[INSTRUCTIONS TO FOLLOW]
Beginning at the first line of the material, output each line exactly until you reach and include the line containing "[00:03:06.51]". Leave every picture out.

[GIVEN DATA]
>>>>>

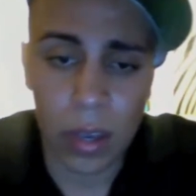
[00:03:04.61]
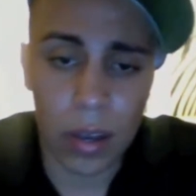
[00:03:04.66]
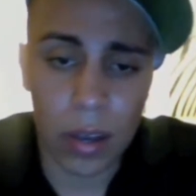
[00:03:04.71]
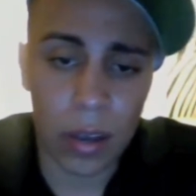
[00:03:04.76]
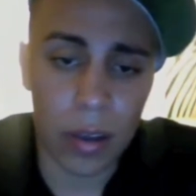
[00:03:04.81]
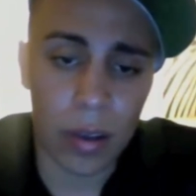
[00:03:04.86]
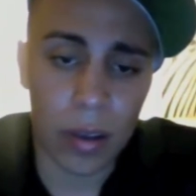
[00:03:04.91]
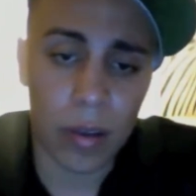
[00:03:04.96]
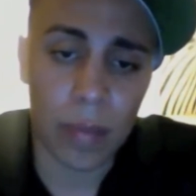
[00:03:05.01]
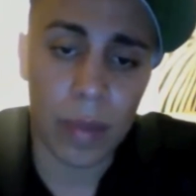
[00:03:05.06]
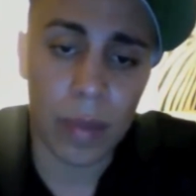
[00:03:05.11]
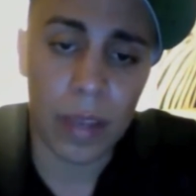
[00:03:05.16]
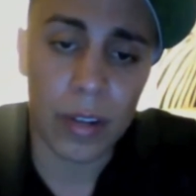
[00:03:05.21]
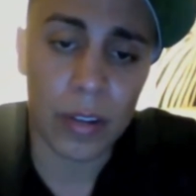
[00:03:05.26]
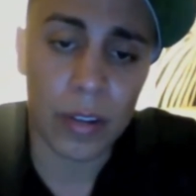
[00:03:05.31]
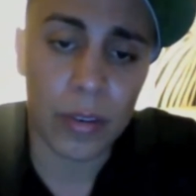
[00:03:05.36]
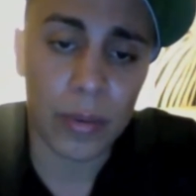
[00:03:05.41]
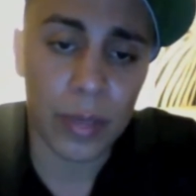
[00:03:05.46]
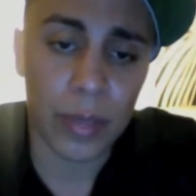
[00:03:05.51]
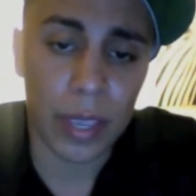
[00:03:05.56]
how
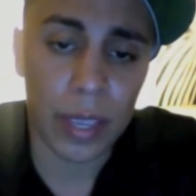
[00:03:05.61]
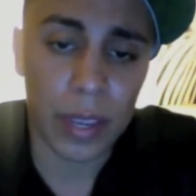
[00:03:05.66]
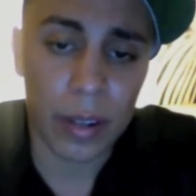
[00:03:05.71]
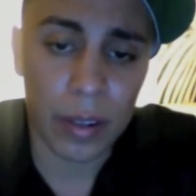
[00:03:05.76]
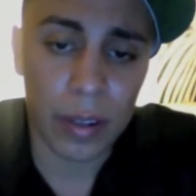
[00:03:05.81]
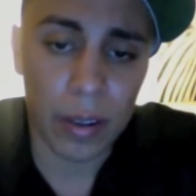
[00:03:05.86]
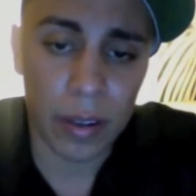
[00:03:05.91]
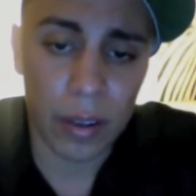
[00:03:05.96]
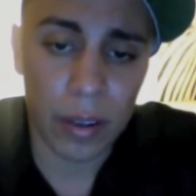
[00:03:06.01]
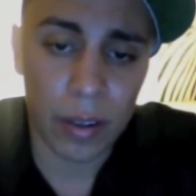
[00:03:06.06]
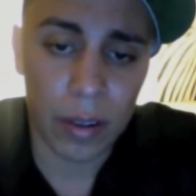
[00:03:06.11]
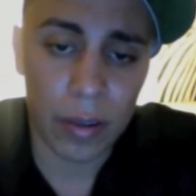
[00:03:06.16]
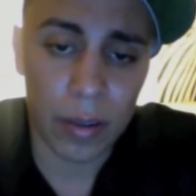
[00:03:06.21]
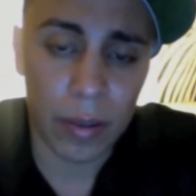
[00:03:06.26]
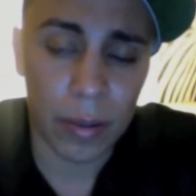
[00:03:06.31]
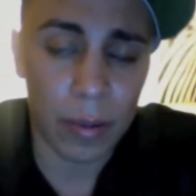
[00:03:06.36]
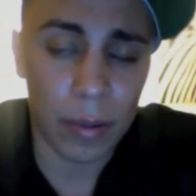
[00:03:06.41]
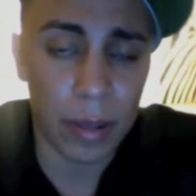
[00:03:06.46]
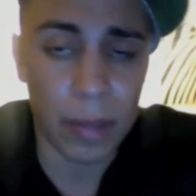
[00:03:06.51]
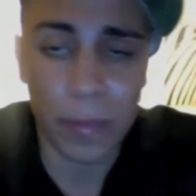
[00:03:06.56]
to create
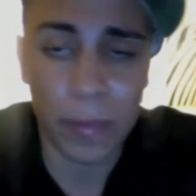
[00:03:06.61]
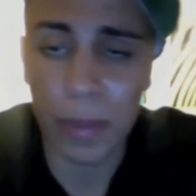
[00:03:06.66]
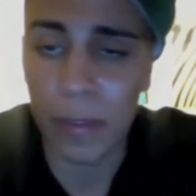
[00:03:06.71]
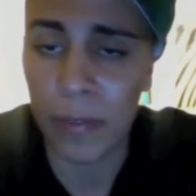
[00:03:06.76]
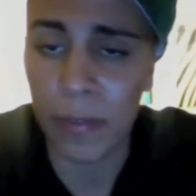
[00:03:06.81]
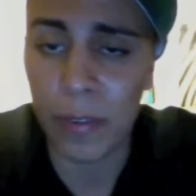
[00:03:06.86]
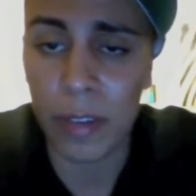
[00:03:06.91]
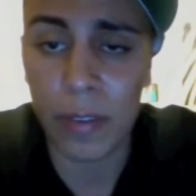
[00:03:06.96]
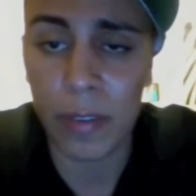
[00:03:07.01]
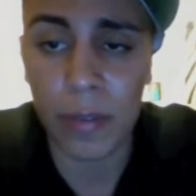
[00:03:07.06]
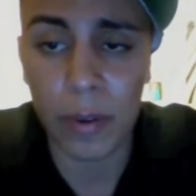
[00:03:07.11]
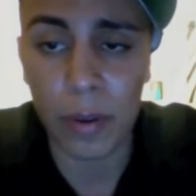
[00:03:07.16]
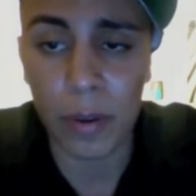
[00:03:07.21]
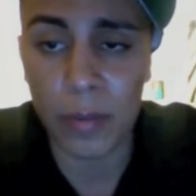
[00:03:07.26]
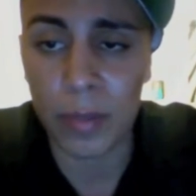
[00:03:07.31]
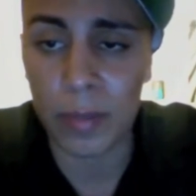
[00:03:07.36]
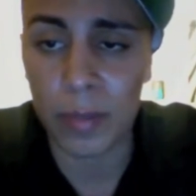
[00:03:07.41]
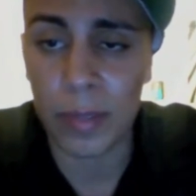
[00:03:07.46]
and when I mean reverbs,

<<<<<

[ANSWER SPACE]
[00:03:04.61]
[00:03:04.66]
[00:03:04.71]
[00:03:04.76]
[00:03:04.81]
[00:03:04.86]
[00:03:04.91]
[00:03:04.96]
[00:03:05.01]
[00:03:05.06]
[00:03:05.11]
[00:03:05.16]
[00:03:05.21]
[00:03:05.26]
[00:03:05.31]
[00:03:05.36]
[00:03:05.41]
[00:03:05.46]
[00:03:05.51]
[00:03:05.56]
how
[00:03:05.61]
[00:03:05.66]
[00:03:05.71]
[00:03:05.76]
[00:03:05.81]
[00:03:05.86]
[00:03:05.91]
[00:03:05.96]
[00:03:06.01]
[00:03:06.06]
[00:03:06.11]
[00:03:06.16]
[00:03:06.21]
[00:03:06.26]
[00:03:06.31]
[00:03:06.36]
[00:03:06.41]
[00:03:06.46]
[00:03:06.51]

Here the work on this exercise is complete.